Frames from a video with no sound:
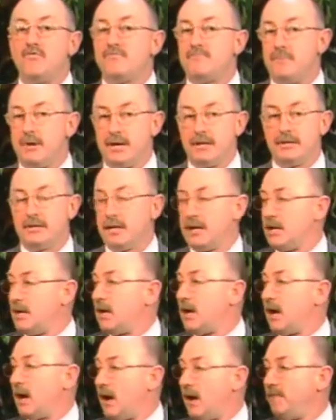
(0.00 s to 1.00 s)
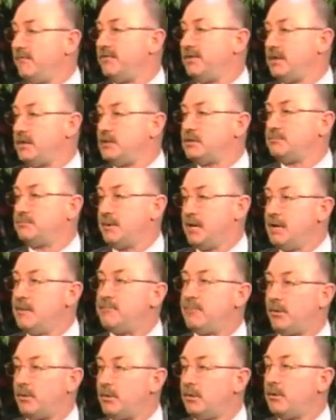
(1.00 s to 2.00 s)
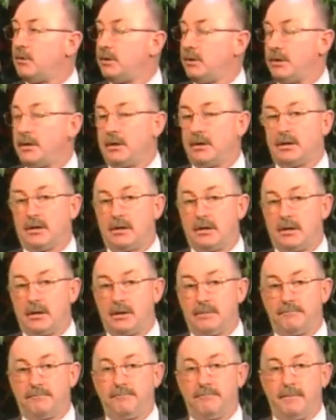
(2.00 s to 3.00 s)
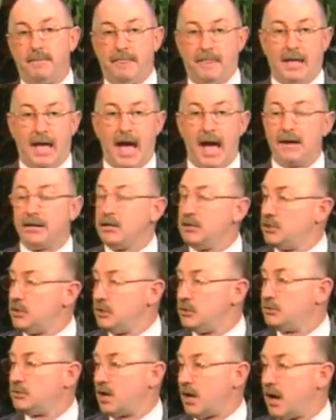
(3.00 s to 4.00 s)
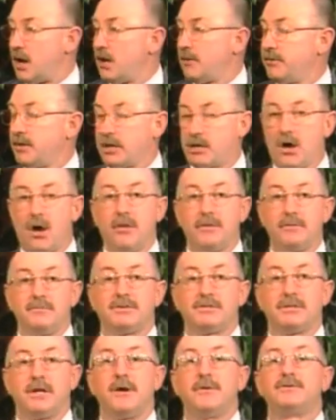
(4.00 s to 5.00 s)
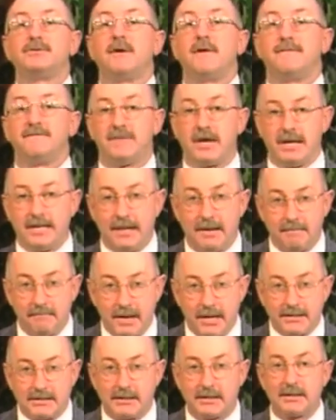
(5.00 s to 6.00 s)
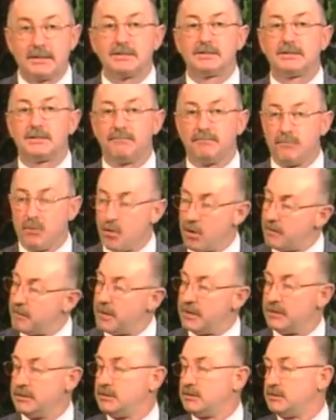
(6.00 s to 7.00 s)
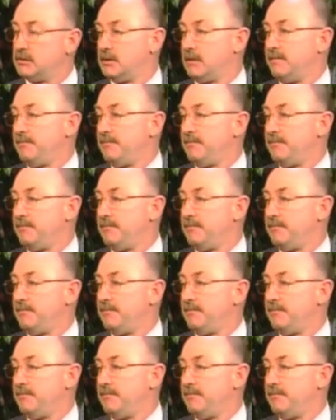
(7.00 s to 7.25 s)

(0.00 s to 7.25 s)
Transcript: movement of these people out in Utah that call themselves fundamentalist Mormons?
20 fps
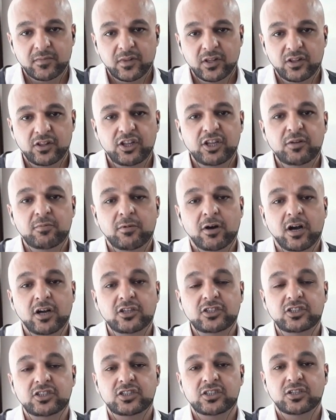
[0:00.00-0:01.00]

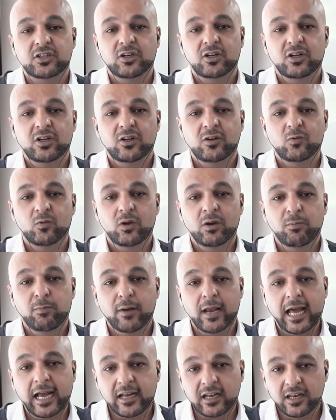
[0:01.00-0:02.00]
NEBOSH will
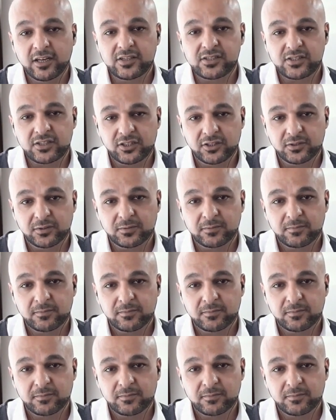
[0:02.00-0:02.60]
blacklist you.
════
Requirement:
Only the pictures are to be left out; repeat everything else in the records above exactly.

Task answer:
Frames from a video with no sound:
(0.00 s to 1.00 s)
(1.00 s to 2.00 s)
(2.00 s to 3.00 s)
(3.00 s to 4.00 s)
(4.00 s to 5.00 s)
(5.00 s to 6.00 s)
(6.00 s to 7.00 s)
(7.00 s to 7.25 s)

(0.00 s to 7.25 s)
Transcript: movement of these people out in Utah that call themselves fundamentalist Mormons?
20 fps
[0:00.00-0:01.00]

[0:01.00-0:02.00]
NEBOSH will
[0:02.00-0:02.60]
blacklist you.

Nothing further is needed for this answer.